Breakfast is served at Zada Jane’s Café in Charlotte, North Carolina. Heavy tattoos creep below his shirt sleeves as the nonchalant waiter plonks my omelet down, trotting off in an identical pair of grey Chuck Taylors that all the servers wear. The eclectic walls are painted bright canary yellow, accented with purple ductwork, and a few shuffleboard courts flank the patio outside. In addition to the usual breakfast favorites, the menu also features an array of vegetarian, free range, hormone free (pick your toxin to avoid) fare. Most of the items sport uber hip names like the “blazing saddles” omelet or the “bunny rancheros” eggs, and a full bar starts serving at 11am. This quirky little diner would be perfectly at home in cities like Austin or Portland, but in a conservative town like Charlotte, it’s a stand out.

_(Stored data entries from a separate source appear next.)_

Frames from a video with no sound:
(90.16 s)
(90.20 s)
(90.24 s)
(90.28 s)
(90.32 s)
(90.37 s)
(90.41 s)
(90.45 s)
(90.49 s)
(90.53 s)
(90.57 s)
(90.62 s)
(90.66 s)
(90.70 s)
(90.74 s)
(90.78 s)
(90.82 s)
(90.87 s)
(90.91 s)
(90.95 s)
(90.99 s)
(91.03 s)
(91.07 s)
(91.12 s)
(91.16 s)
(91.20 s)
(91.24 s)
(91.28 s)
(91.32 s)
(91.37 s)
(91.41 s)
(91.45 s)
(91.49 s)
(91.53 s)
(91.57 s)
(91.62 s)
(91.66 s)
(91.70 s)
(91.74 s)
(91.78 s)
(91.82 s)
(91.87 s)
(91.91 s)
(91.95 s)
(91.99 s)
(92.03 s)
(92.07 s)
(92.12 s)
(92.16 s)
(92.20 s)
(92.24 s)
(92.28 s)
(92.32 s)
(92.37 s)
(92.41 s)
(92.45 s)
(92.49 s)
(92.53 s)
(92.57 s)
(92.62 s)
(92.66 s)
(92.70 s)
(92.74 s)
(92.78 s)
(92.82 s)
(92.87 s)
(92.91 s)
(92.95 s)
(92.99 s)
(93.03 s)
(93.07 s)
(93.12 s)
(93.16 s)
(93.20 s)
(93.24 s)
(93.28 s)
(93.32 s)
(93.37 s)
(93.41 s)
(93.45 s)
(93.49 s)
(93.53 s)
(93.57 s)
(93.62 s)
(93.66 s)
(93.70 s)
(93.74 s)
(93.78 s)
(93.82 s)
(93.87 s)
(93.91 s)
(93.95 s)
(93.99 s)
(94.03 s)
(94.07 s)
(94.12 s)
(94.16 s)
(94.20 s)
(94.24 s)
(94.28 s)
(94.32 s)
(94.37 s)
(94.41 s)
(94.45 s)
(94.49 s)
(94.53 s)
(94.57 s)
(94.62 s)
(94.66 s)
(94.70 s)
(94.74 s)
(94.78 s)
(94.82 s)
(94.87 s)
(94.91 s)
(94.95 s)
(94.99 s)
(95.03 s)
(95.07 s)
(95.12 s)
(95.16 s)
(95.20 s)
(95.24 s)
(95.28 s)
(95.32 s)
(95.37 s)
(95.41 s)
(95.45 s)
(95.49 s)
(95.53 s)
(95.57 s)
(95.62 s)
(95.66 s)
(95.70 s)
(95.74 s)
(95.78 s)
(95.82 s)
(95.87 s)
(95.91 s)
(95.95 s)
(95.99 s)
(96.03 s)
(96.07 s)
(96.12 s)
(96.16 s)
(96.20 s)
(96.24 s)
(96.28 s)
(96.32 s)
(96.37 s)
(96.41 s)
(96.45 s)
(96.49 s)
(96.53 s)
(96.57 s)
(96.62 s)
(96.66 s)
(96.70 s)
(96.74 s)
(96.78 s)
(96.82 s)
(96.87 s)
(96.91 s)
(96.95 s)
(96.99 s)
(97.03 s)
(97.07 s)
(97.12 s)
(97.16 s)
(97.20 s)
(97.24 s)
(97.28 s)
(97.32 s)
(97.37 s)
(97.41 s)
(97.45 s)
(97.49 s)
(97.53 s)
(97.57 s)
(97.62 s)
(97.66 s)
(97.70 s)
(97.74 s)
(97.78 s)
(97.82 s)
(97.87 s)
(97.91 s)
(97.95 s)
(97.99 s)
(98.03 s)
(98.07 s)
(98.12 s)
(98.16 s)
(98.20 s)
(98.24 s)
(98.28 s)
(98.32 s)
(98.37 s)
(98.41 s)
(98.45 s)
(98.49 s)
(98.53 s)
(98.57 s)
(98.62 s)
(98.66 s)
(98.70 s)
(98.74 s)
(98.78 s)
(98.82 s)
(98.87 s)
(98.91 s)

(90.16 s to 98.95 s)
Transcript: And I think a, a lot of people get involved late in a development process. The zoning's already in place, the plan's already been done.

While a hipster joint like this might not be my usual artery clogging greasy spoon, the recommendation came highly endorsed by my Irish cohort Ron, who assured me it was one of the best breakfast haunts in town. True enough, the biscuits are fresh baked and fluffy, served warm with an array of local preserves waiting to adorn them. A satisfactory chorizo omelet fills the belly, crowned with a side of locally sourced bacon and a helping of home fried potatoes; I’m topped up for an afternoon of football in the Queen City.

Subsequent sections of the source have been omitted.